16 Corporations as Psychopaths? Citing Joel Bakan (author of the book and film, The Corporation) corporations have a fiduciary responsibility to their shareholders to maximize profits, and thus they are often very willing to externalize their costs onto others and onto the environment in order to do so, unless this is against the law, and even that is sometimes an insufficient deterrent. Porritt argues that, rather than being mediators, between society and corporations, governments have tended to become their partners, helping them to achieve their objectives domestically and internationally. Financial irregularities have become common amongst the leading companies, and CEO rewards no longer seem linked to company performance.

17 Private Property and Free Trade So far, Porritt has looked at markets and profit. He next looks at the issue of private property, noting that while there may be situations where giving the poor more private property rights may assist in sustainability, in general attempting to privatize natural capital and ecosystem services seems to hold little promise. It also ignores the many successful communal property management systems that have existed around the world. He notes that when David Ricardo advocated free trade in the early nineteenth century, neither capital nor labour were mobile. Nowadays, both, but especially the former are, and it tends to flow to countries with the cheapest labour and the lowest environmental standards.
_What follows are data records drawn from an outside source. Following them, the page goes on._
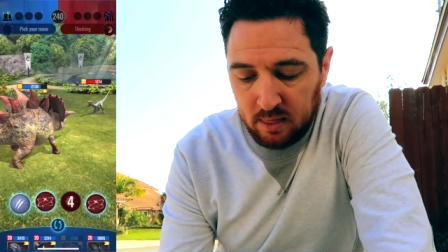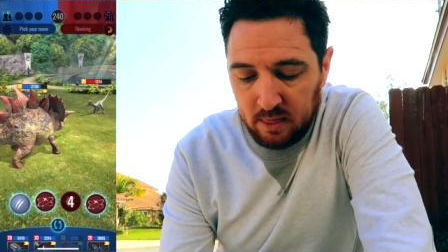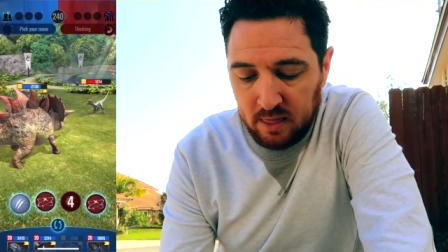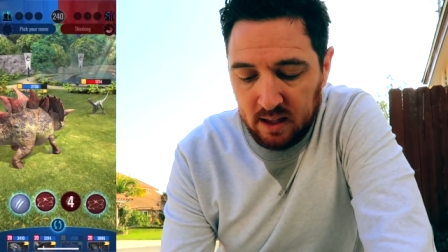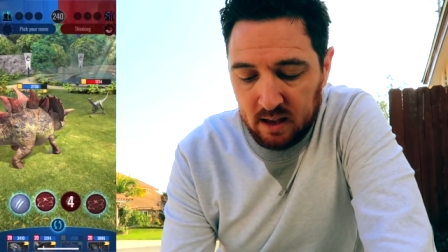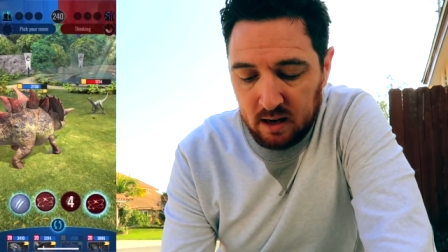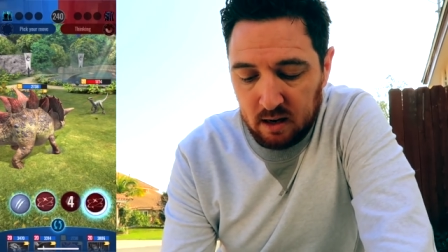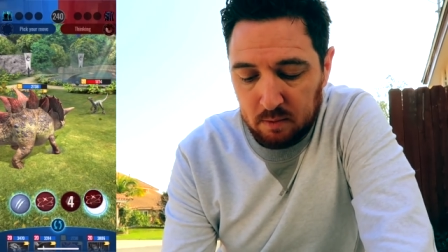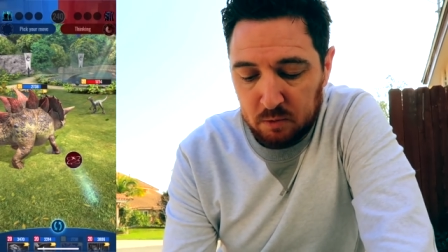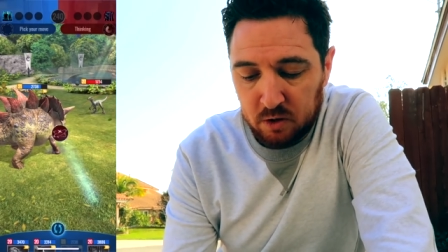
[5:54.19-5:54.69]

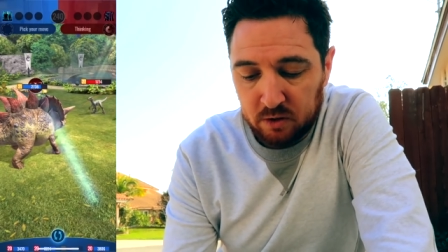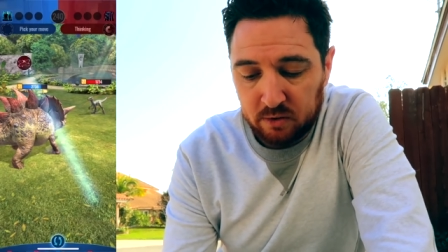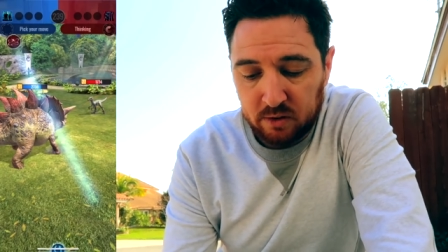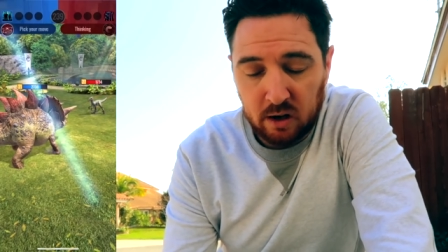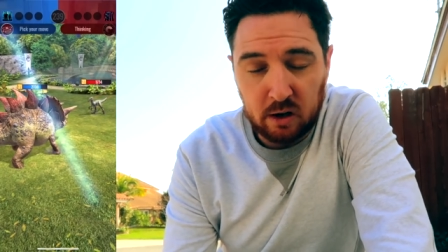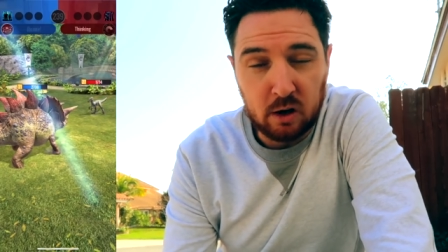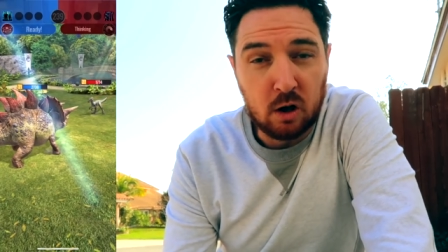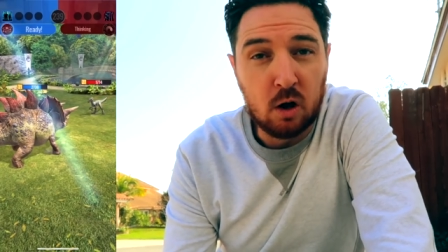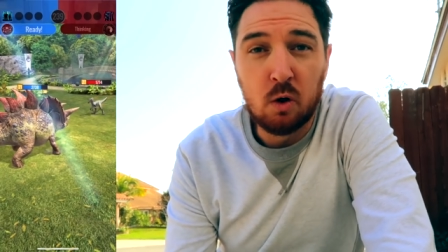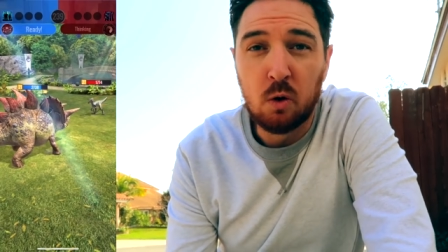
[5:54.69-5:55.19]
Then I'm just
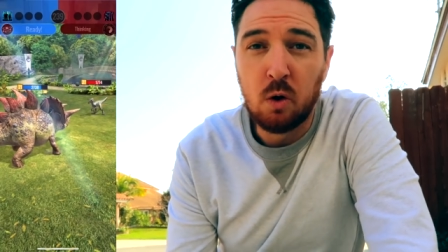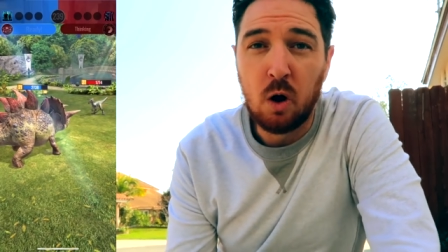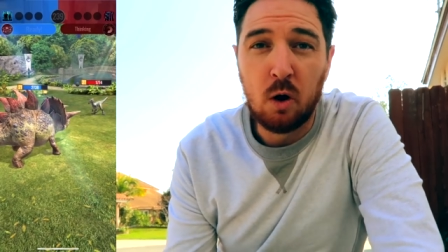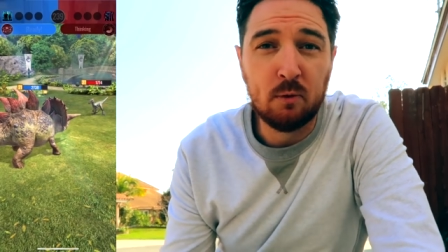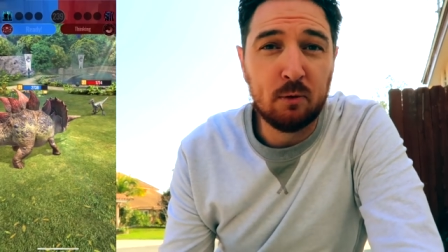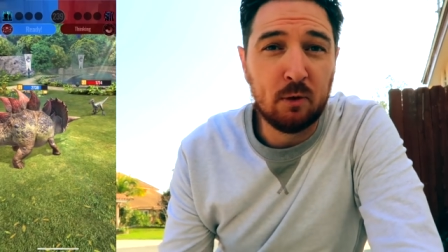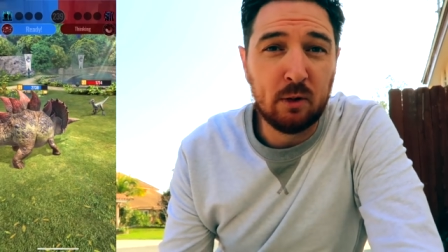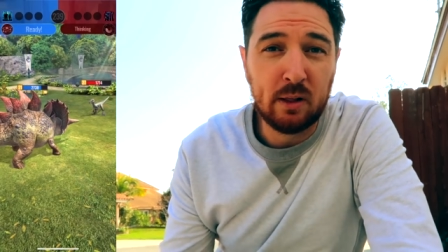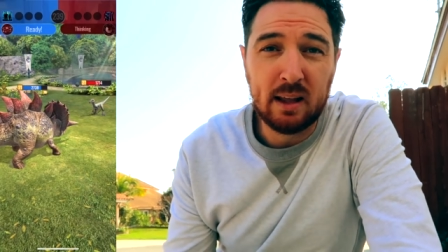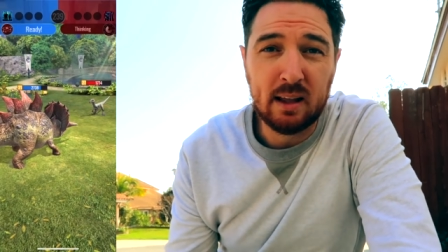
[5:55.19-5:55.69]
gonna go
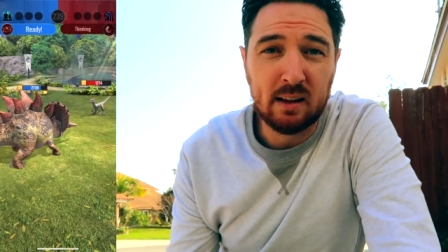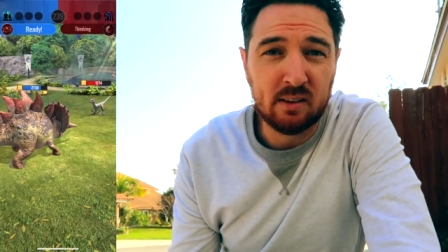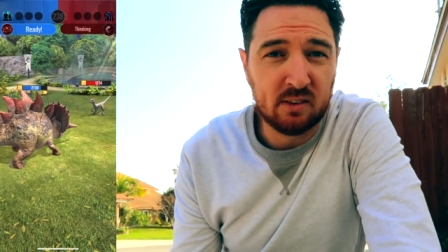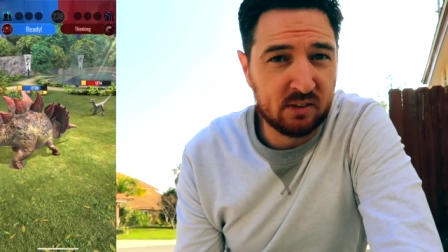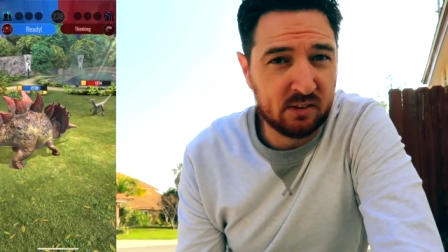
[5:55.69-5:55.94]
hopefully hit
18 Scale, Needs and Competition On the issue of scale, he notes that Peter Vitousek, et al. in 1986 estimated that human appropriation of net primary productivity (NPP) was 40%. The global economy has doubled since then. Does that mean that we now appropriate 80%?! On the issue of meeting human needs, he suggests that there has proven to be a disconnect between economic growth, as generated by current patterns of capital allocation, and increases in human welfare, thus raising questions about “trickle down” vs. “gush up”. He questions unbridled competition, citing Lyn Margulis and others that in nature, one observes 'competitive exclusion,' cooperation, and interdependence.

19 Chapter 4 of Porritt – Concluding Section On inequality, he notes that developing countries spend $375 billion a year on servicing their 2.5 trillion debt – more than the combined expenditure on health and education, and 20 times what they receive in foreign aid. Moreover, the top 1% of all households in those countries receive between 70 and 90% of all the wealth. In the U.S., household debt as a percentage of income rose from 58 to 85% from 1973 to 1998, and the top 1% now earns more than the bottom 95%. In the final section of the chapter, Porritt suggests that while we need effective pricing mechanisms to internalize the true value of ecosystem services, capitalism will remain a corrosive system unless it is buttressed with wisdom and values that transcend the purely economic.